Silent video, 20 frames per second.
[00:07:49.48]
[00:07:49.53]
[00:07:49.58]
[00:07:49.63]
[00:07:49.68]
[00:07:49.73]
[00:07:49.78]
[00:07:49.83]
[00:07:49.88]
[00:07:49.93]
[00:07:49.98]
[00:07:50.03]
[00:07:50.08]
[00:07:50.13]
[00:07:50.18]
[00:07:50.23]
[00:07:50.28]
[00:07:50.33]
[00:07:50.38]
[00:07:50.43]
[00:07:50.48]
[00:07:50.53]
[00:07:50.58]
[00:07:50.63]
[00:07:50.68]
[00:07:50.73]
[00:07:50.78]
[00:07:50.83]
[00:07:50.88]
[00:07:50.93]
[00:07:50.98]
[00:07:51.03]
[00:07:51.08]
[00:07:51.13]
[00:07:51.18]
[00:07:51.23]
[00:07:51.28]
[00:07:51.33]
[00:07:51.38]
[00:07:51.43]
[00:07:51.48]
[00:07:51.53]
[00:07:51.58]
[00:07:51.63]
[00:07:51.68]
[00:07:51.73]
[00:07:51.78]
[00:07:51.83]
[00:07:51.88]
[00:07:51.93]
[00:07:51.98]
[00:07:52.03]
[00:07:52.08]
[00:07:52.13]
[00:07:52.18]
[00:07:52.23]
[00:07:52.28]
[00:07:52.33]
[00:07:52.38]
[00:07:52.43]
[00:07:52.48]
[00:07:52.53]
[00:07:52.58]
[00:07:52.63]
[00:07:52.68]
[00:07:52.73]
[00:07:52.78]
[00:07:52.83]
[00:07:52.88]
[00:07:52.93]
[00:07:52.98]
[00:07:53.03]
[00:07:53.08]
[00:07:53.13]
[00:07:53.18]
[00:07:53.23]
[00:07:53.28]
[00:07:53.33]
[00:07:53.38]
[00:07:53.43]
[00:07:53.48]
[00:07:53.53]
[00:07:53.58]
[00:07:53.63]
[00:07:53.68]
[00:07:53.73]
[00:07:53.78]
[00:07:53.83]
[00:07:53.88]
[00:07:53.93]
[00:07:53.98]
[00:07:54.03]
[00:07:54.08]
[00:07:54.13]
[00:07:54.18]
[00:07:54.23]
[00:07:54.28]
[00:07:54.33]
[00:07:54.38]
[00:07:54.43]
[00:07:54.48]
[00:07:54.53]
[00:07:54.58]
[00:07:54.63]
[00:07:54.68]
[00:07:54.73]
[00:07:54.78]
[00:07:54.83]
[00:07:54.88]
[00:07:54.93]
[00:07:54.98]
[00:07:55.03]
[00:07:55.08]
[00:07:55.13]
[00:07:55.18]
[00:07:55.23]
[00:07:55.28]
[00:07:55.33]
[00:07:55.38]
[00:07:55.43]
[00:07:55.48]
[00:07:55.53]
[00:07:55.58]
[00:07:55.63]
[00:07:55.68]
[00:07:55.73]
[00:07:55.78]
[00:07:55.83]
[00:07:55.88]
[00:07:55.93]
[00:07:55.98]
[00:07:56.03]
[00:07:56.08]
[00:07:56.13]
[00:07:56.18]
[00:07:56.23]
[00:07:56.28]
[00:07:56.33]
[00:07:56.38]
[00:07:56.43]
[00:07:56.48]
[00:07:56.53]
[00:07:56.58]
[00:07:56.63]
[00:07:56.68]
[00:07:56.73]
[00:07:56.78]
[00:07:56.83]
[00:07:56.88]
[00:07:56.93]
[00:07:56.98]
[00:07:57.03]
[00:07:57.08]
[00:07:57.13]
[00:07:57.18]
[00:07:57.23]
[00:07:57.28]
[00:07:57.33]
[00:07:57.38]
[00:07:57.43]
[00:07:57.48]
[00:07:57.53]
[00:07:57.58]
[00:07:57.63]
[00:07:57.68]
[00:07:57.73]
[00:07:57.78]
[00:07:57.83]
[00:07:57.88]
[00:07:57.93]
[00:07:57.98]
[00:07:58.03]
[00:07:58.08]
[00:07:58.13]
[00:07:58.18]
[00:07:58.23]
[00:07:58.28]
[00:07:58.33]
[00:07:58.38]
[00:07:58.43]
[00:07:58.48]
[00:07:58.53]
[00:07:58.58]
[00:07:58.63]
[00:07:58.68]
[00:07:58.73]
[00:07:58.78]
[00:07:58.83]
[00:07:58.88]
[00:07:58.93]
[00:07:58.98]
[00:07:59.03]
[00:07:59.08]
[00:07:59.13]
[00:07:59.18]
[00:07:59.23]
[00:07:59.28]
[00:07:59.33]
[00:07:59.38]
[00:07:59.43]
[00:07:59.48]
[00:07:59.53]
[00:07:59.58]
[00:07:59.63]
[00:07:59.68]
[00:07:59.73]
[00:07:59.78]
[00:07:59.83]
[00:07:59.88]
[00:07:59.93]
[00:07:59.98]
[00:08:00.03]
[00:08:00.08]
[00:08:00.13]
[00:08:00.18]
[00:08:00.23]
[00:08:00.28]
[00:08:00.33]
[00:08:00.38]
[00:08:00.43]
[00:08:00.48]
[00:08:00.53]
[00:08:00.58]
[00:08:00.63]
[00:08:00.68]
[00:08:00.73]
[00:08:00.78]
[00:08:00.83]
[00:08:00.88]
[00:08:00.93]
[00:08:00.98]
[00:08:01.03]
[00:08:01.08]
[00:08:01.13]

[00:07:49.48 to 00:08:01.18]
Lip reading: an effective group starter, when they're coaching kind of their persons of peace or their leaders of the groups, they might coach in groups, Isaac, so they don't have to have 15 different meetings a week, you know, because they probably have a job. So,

- Task goal
Using the data above, reproduce exactly the lines from the line that contains "[00:07:58.13]" through the line that contains "[00:08:00.68]", including both.

- Exercise answer
[00:07:58.13]
[00:07:58.18]
[00:07:58.23]
[00:07:58.28]
[00:07:58.33]
[00:07:58.38]
[00:07:58.43]
[00:07:58.48]
[00:07:58.53]
[00:07:58.58]
[00:07:58.63]
[00:07:58.68]
[00:07:58.73]
[00:07:58.78]
[00:07:58.83]
[00:07:58.88]
[00:07:58.93]
[00:07:58.98]
[00:07:59.03]
[00:07:59.08]
[00:07:59.13]
[00:07:59.18]
[00:07:59.23]
[00:07:59.28]
[00:07:59.33]
[00:07:59.38]
[00:07:59.43]
[00:07:59.48]
[00:07:59.53]
[00:07:59.58]
[00:07:59.63]
[00:07:59.68]
[00:07:59.73]
[00:07:59.78]
[00:07:59.83]
[00:07:59.88]
[00:07:59.93]
[00:07:59.98]
[00:08:00.03]
[00:08:00.08]
[00:08:00.13]
[00:08:00.18]
[00:08:00.23]
[00:08:00.28]
[00:08:00.33]
[00:08:00.38]
[00:08:00.43]
[00:08:00.48]
[00:08:00.53]
[00:08:00.58]
[00:08:00.63]
[00:08:00.68]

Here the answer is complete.